Palestinian youth tell the human stories behind the numbers in the news

Palestinian youth tell the human stories behind the numbers in the news

Don’t judge Islam by the acts of Muslims

Duaa Ardat | 07-09-2017

Lately, I have noticed the promotion of the term "Islamophobia" in the media—the association of Islam terrorism. Islam is almost universally misunderstood in the Western world. Since the 9/11 attacks on New York City that brought down the Twin Towers, life has not been the same for Muslims.

Nabra

I first heard about hate crimes against Muslims in 2015, when three American Muslim students were shot to death at a University of North Carolina dormitory without cause. Most recently, during Ramadan this summer, I read the story of Nabra Hassanen, which circulated on social media. The 17-year-old black girl, also from the United States, was wearing a hijab and abaya after praying at a local mosque with her friends when she was abducted and brutally beaten to death. While the police labeled her murder “road rage,” her father and many others believes she was targeted due to her religion.

I was at a loss for words when I read this. What has caused such an unfair reputation for Muslims? Why is Islam portrayed as a synonym for terrorism?! Personally, I place a lot of the blame on the media for tarnishing our image as a people. The media rarely promote positive aspects of Islam or actions of its believers. Instead, they are quick to label terrorist and other extremist groups as “Islamist” (meaning evil), while not designating anyone else by their religion, even though they are guilty of many crimes. This has been taken as permission by racists to attack at will.

Me, Pam (middle) and Huda, another writer (far right), in Ein El-Helweh camp

Thankfully, I have not personally experienced Islamophobia. When I first read about the We Are Not Numbers project and then met its American director, Pam Bailey, I sighed with relief. I didn't feel for a single moment that she has a bias against Muslims. The writers in the project are all Muslim Palestinians, and her own lifestyle and beliefs about religion are different. However, we treat each other with mutual respect. I still remember how excited she was to enter Ein El-Helweh camp, where one of my fellow writers lives, although it is portrayed in the media like the set of a horror movie. And once inside, she stopped outside a local mosque to savor the sound f the Adhan—the Islamic call to salat, or prayer. (A muezzin calls Adhan from the minaret of a mosque to announce every prayer and worship event.) According to Islamic custom, the Adhan is also the first thing a newborn baby should hear. Pam loves to hear the Adhan, especially the Fair (dawn) prayer), which features verses from the Qur'an. She even told me that when she lived in Gaza, she would set her alarm for 4:30 a.m. so she would be sure to hear it.
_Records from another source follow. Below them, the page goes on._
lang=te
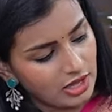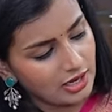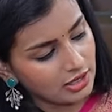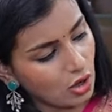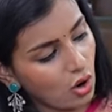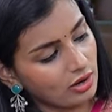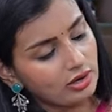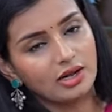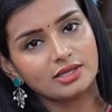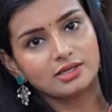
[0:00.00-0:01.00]
దానికి
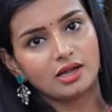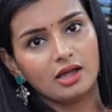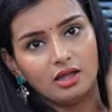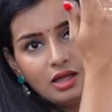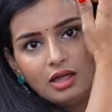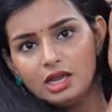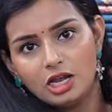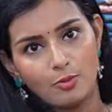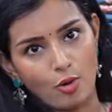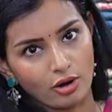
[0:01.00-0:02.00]
కాంట్రాస్ట్గా
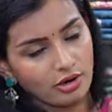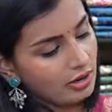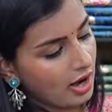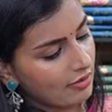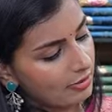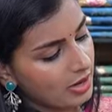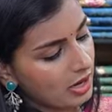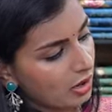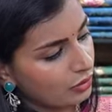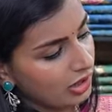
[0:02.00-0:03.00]
ఇలా బార్డర్ రావడమే
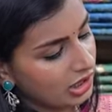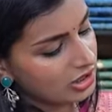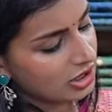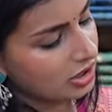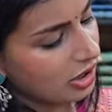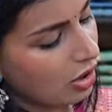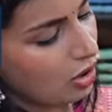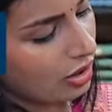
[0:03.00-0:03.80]
కాకుండా ఇలా చక్కగా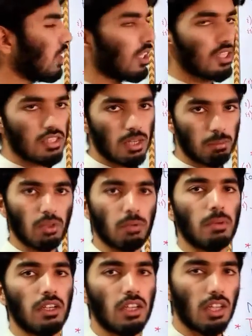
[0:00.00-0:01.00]
जी का सब
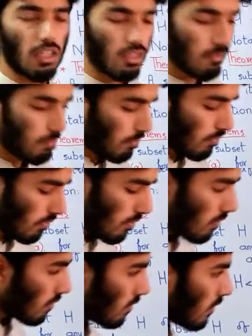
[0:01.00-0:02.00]
ग्रुप है ठीक है
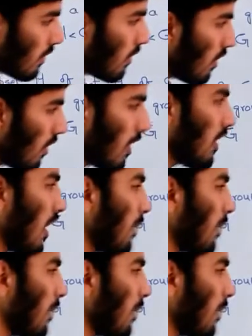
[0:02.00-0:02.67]
लेकिनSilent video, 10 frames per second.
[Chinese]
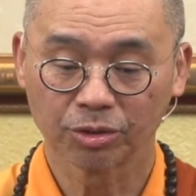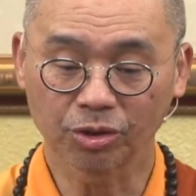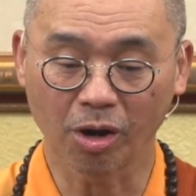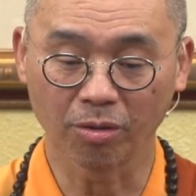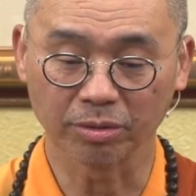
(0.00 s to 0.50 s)

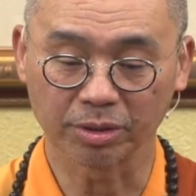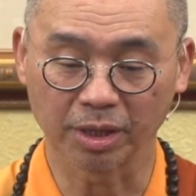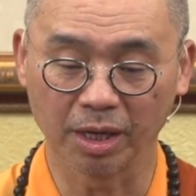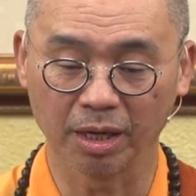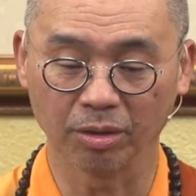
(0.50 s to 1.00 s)
众
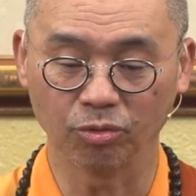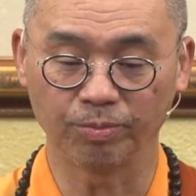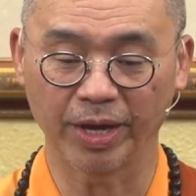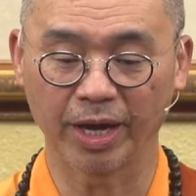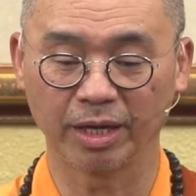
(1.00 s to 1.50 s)
生无
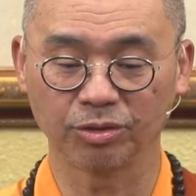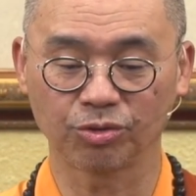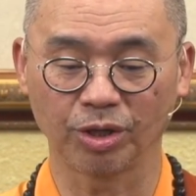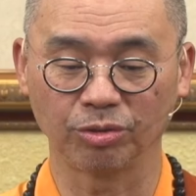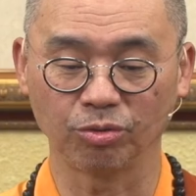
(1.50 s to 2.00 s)
边
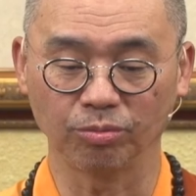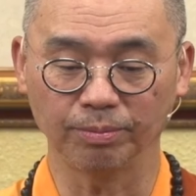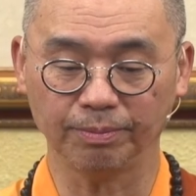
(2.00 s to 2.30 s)
誓愿度，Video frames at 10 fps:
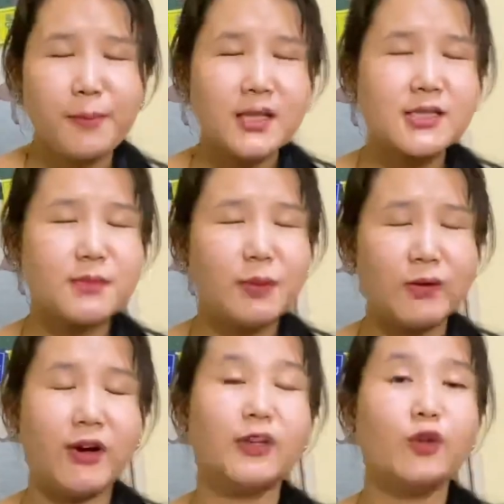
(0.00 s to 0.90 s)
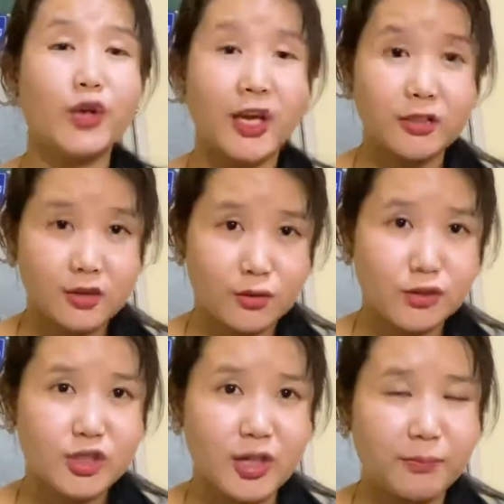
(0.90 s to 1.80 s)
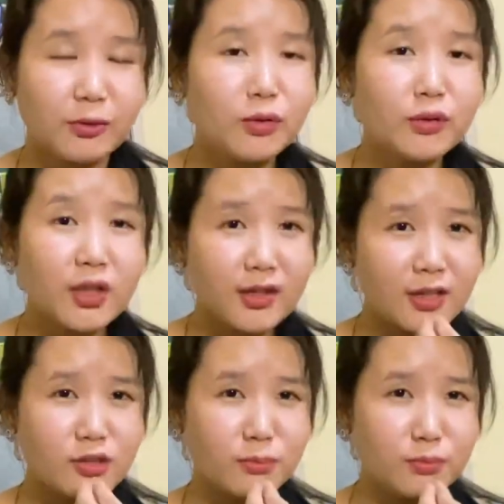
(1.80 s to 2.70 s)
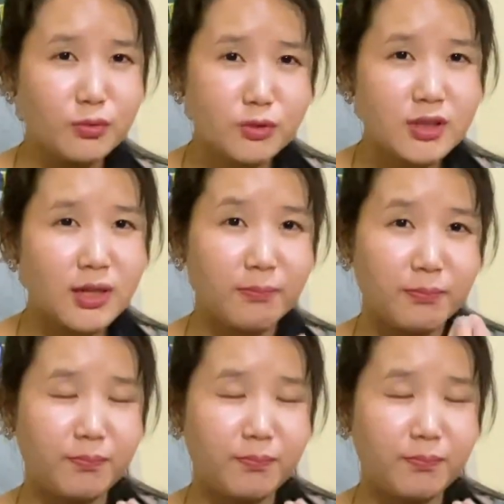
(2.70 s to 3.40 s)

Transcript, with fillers: बस भगवान को याद करो उस टाइम क्योंकि ये जो मुंह सेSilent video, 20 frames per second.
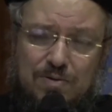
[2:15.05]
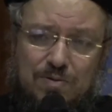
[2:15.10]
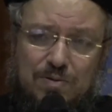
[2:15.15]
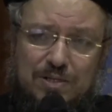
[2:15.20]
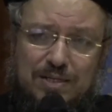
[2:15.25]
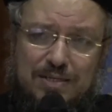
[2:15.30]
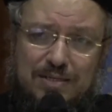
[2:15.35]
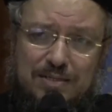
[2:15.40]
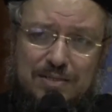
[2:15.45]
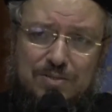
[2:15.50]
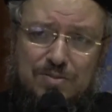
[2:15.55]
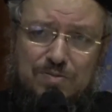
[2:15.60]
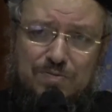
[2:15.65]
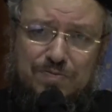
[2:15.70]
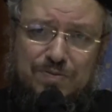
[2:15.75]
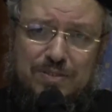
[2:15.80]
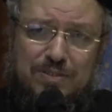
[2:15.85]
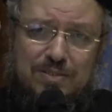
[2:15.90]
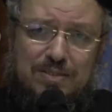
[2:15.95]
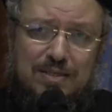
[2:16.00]
وركزوا
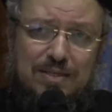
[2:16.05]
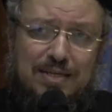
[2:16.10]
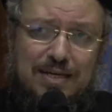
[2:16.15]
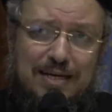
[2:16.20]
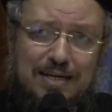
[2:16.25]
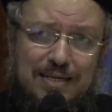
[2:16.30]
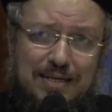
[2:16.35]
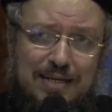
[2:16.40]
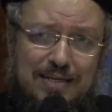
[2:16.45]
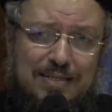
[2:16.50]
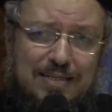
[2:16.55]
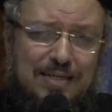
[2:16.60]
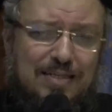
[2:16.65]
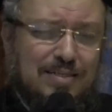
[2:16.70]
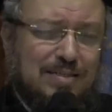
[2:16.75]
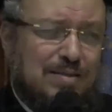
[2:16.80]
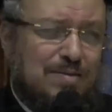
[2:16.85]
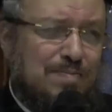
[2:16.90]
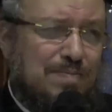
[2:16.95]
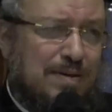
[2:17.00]
في الصلاة على
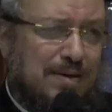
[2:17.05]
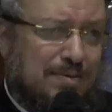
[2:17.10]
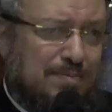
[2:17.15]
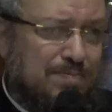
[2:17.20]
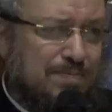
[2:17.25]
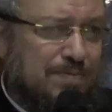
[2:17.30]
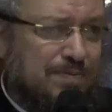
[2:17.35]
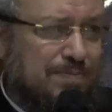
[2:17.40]
حكاية الباب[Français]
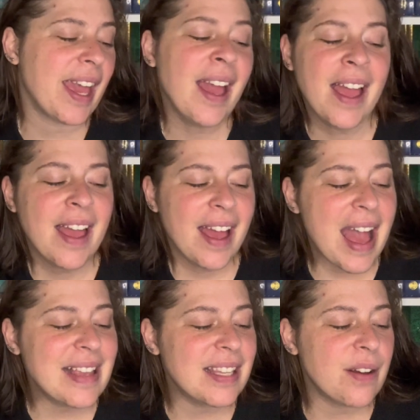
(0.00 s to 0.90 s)

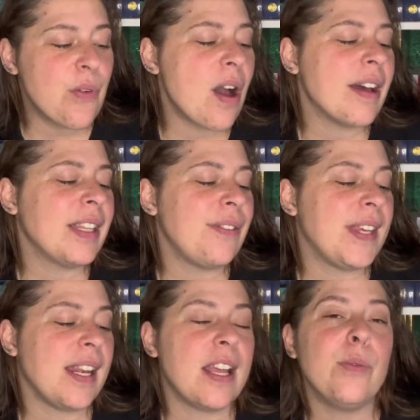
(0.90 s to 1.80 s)
à savoir
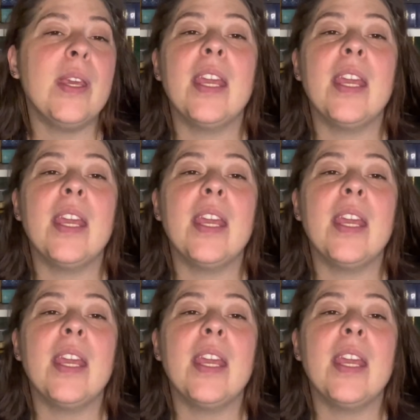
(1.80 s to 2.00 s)
Défier la nuit.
Pam is a good example of how one should not judge others based on what is promoted in the media or on other individuals you may have met. I can't deny, however, that I find the rise of Islamaphobic incidents deeply troubling. So, as a writer for We Are Not Numbers, I want to help change people's minds. I strongly believe that words and stories matter. They can change lives and minds and ultimately, the world. Like many Muslims, I am fed up with being labeled as a terrorist or an accomplice. That's why I want to share a story of a Jewish man and the kindness of Prophet Muhammed, Peace Be Upon Him.

Prophet Muhammed had a Jewish neighbor and he used to throw his garbage at the doorstep of the Prophet's home every morning. The Prophet would then pick it up and throw it out along with his personal trash. One morning, the Prophet didn't see any garbage at his door step, but he didn't think much about it. The next morning, and the morning after that, it was the same. When a week had passed without any garbage being placed on the Prophet's doorstep, he paid the Jewish neighbor a visit to check on him. The Prophet discovered the man was sick in bed. Our Prophet then started taking care of his Jewish neighbor and the man soon embraced Islam because of that kindness.

The point of the story is that the true mission of Islam is to serve. It's a religion of peace. It is our duty as Muslim individuals to demonstrate tolerance through our behavior. In fact, there is a lot in the Qur’an and collection of hadiths (sayings of the Prophet) that command Muslims to be compassionate and kind to all of God's creations. One such hadith states, “Whoever is deprived of gentleness is deprived of all good.”

To all Islamophobic people around the world, I say this: It is unfair to judge Islam for the bad acts of some Muslims; judge it instead as a religion. Islam is not what Muslims do, but what they are supposed to do. As it has been said, "Judging Islam on the basis of a few Muslims is like eating a rotten fruit and blaming the whole tree."